Start of Input

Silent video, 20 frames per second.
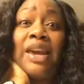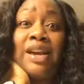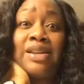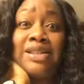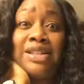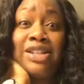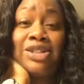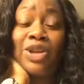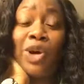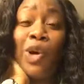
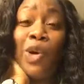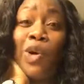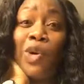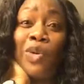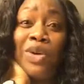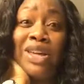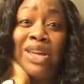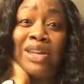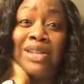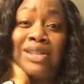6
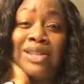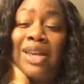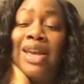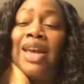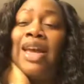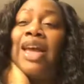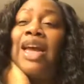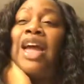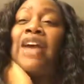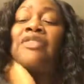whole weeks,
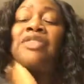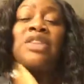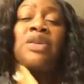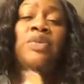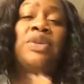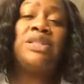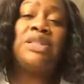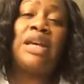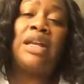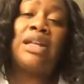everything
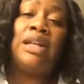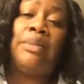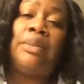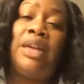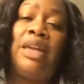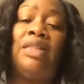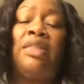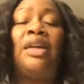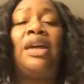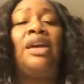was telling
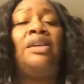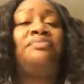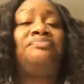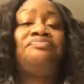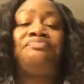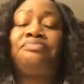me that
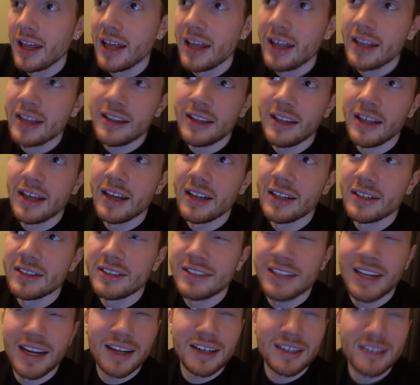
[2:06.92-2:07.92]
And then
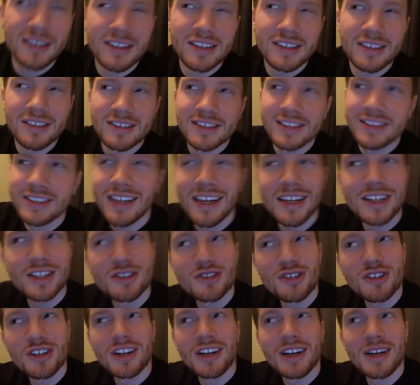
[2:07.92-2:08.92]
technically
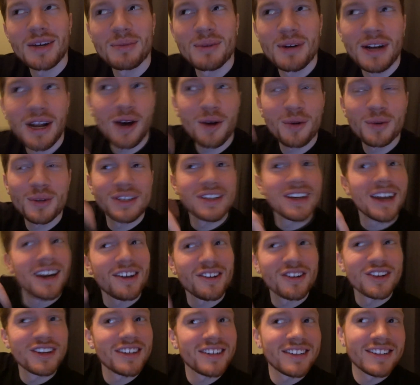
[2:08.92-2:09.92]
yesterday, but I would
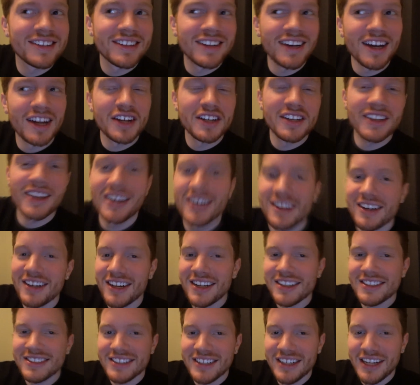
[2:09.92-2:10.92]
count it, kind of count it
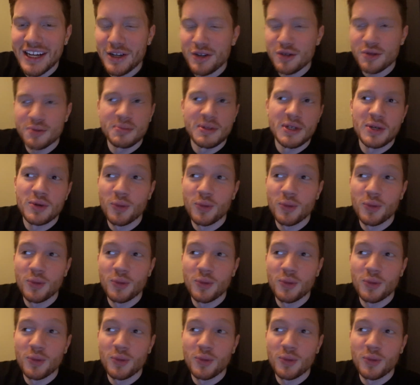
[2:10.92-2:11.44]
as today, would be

End of Input
Start of Input

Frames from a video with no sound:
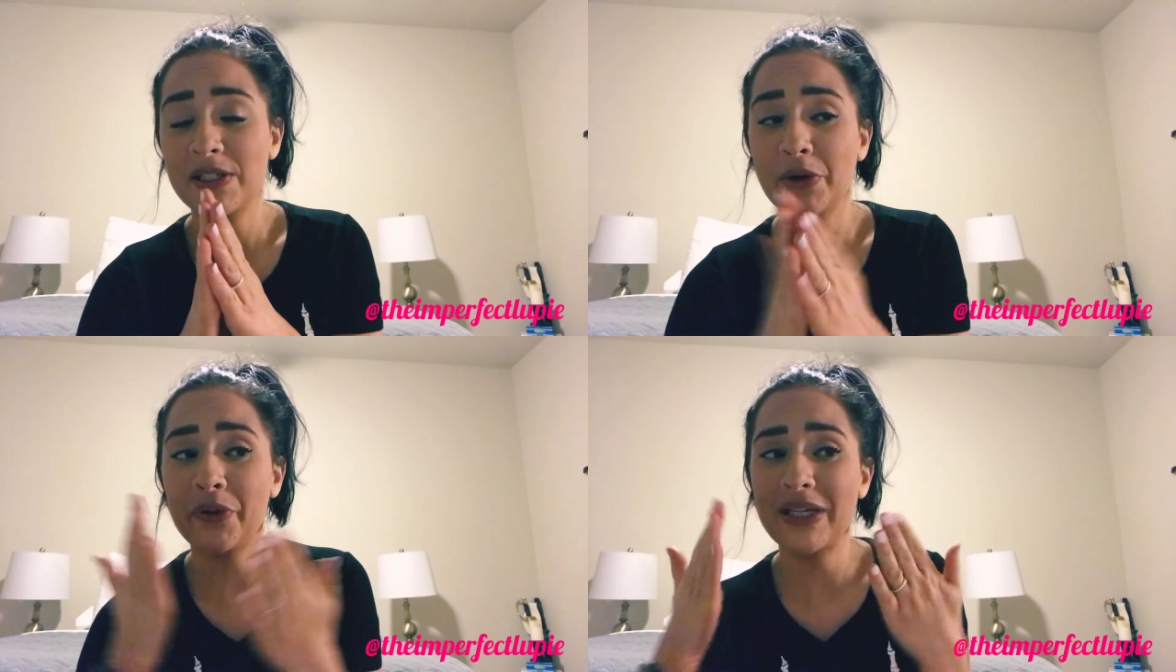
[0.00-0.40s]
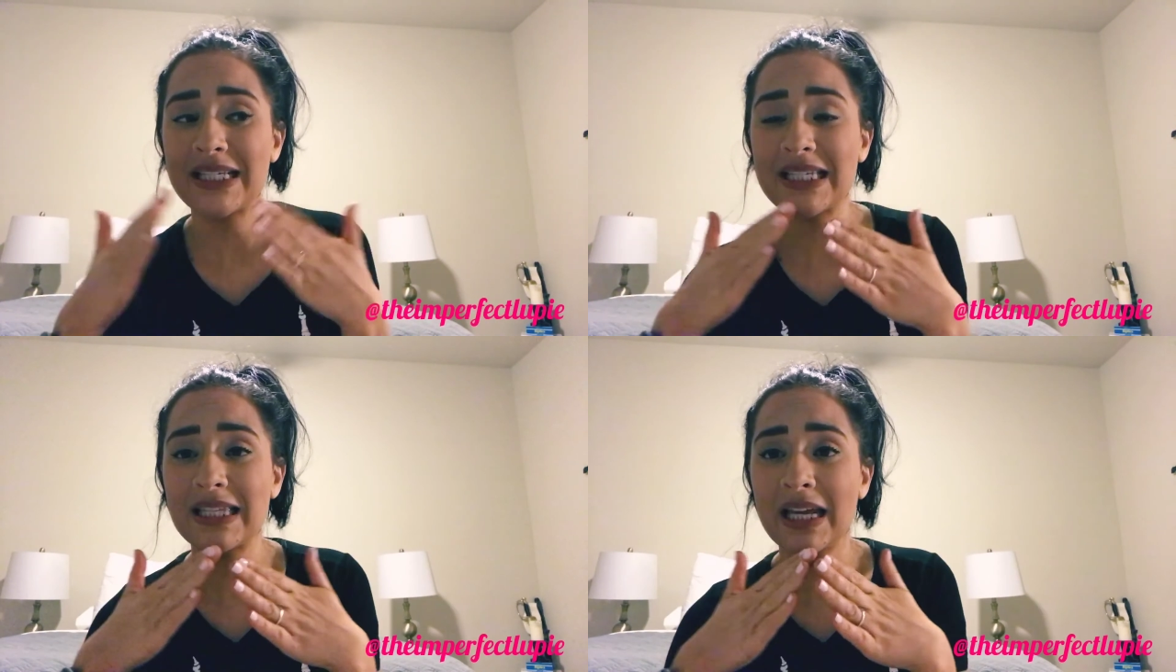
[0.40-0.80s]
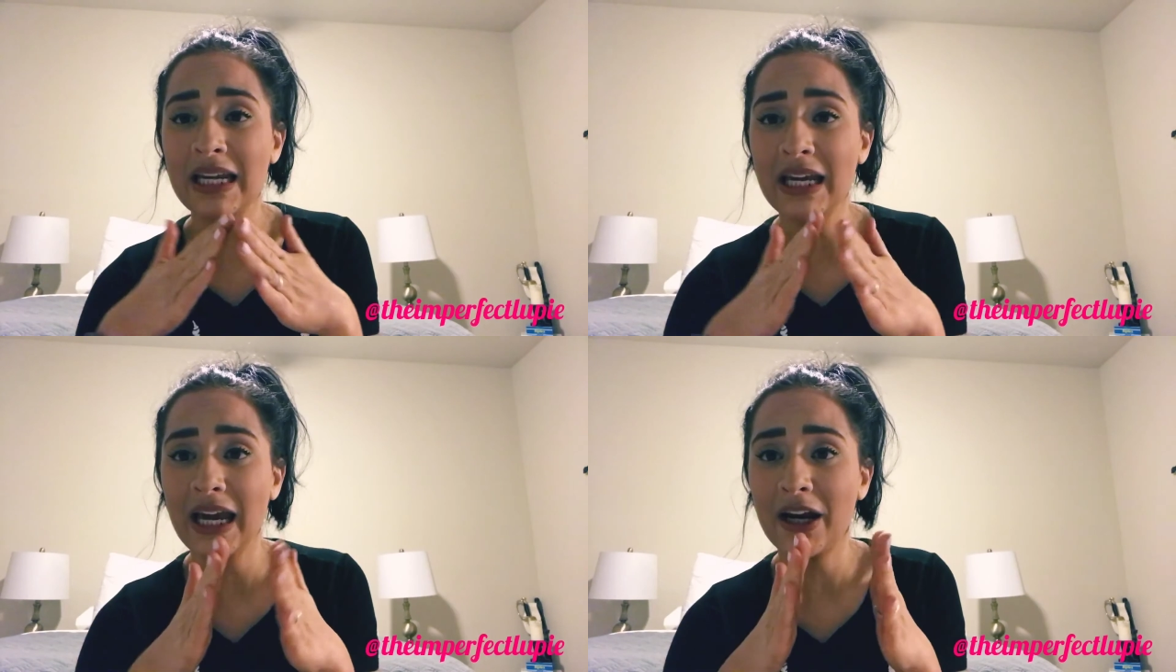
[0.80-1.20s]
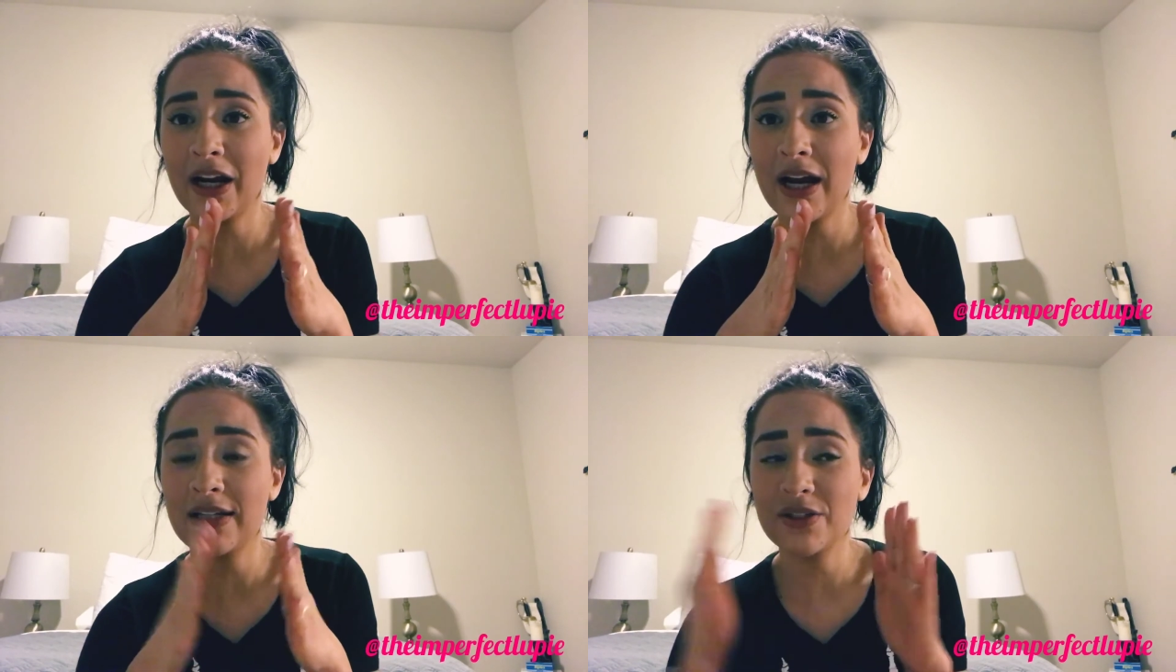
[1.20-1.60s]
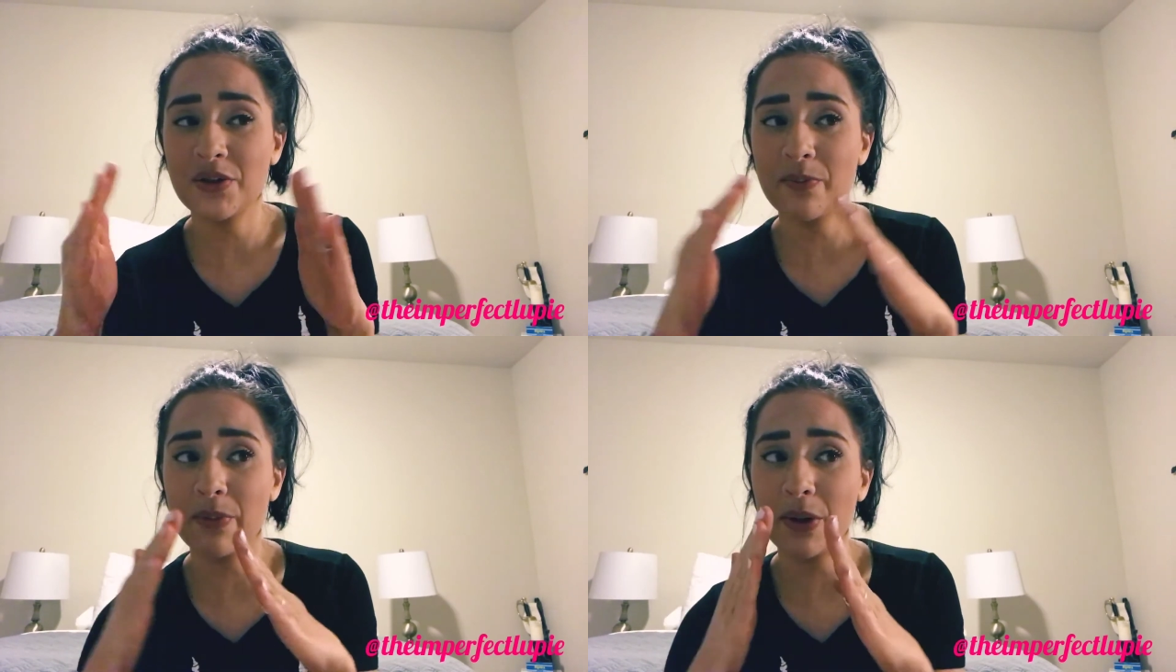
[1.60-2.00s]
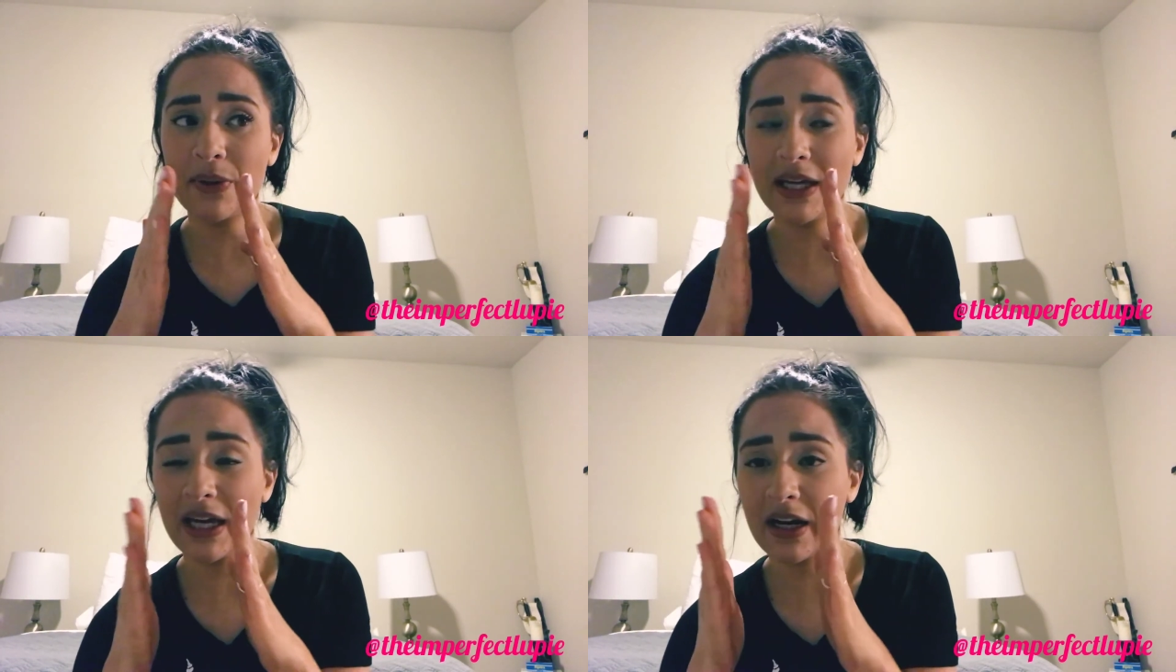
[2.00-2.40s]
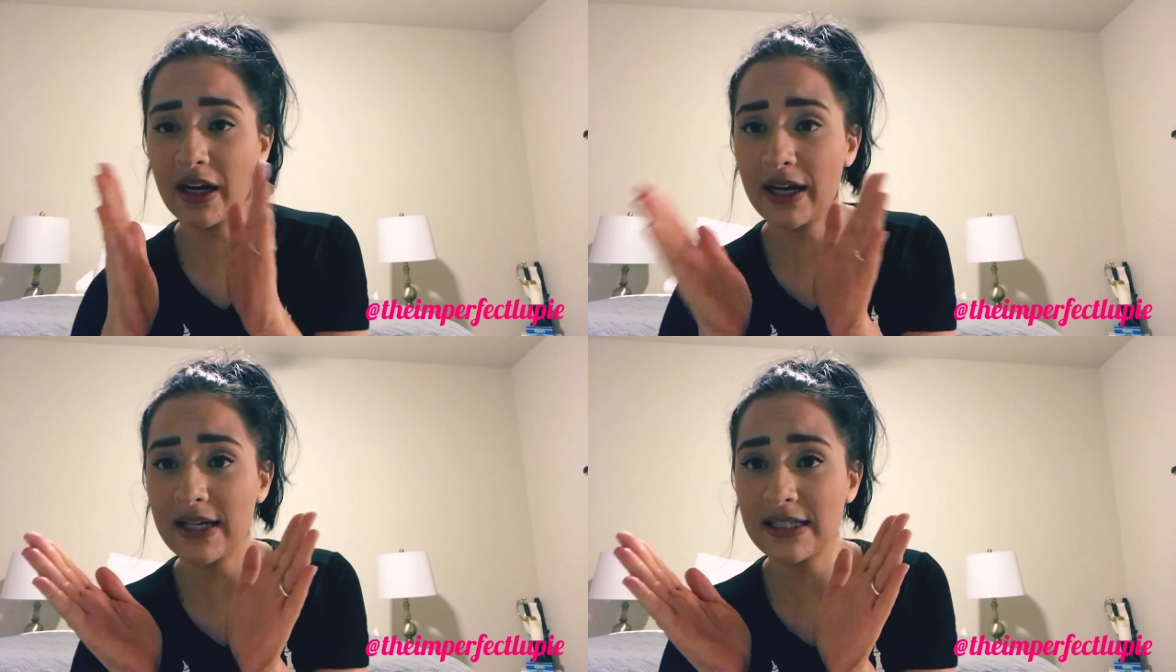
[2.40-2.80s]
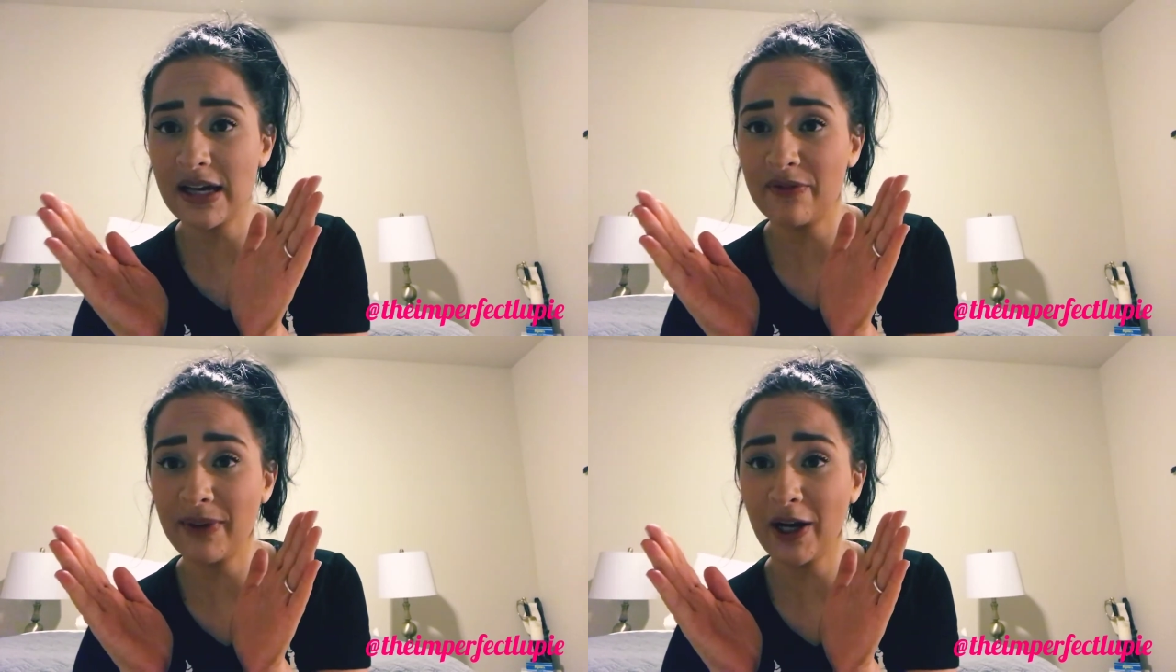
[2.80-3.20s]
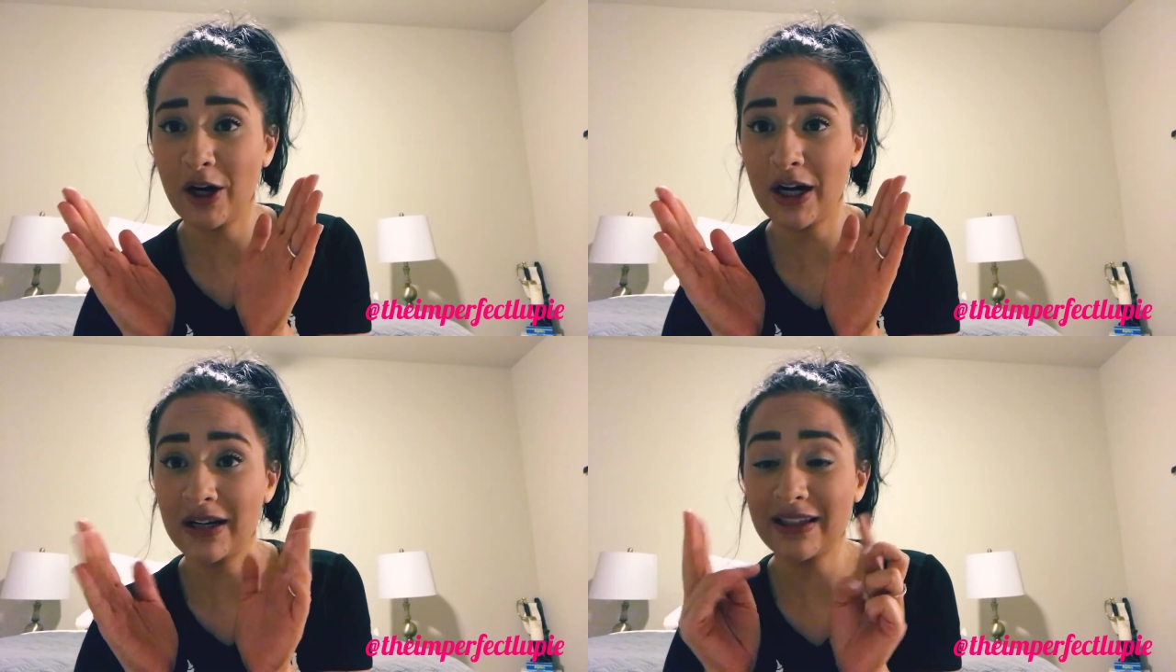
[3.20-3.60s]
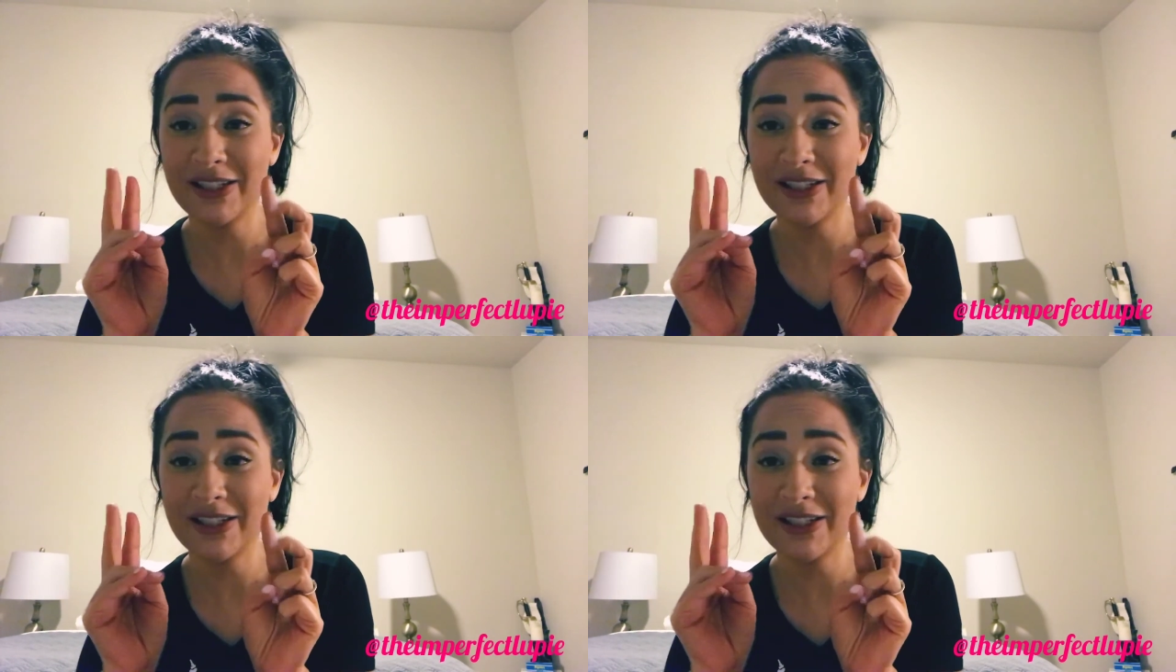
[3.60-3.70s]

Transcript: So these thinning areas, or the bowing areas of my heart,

End of Input

The task: From the records above, copy exactly the stretch from the line holding "[0.40-0.80s]" through the line holding "Transcript: So these", both ends included, without the pictures.

Answer for this exercise:
[0.40-0.80s]
[0.80-1.20s]
[1.20-1.60s]
[1.60-2.00s]
[2.00-2.40s]
[2.40-2.80s]
[2.80-3.20s]
[3.20-3.60s]
[3.60-3.70s]

Transcript: So these thinning areas, or the bowing areas of my heart,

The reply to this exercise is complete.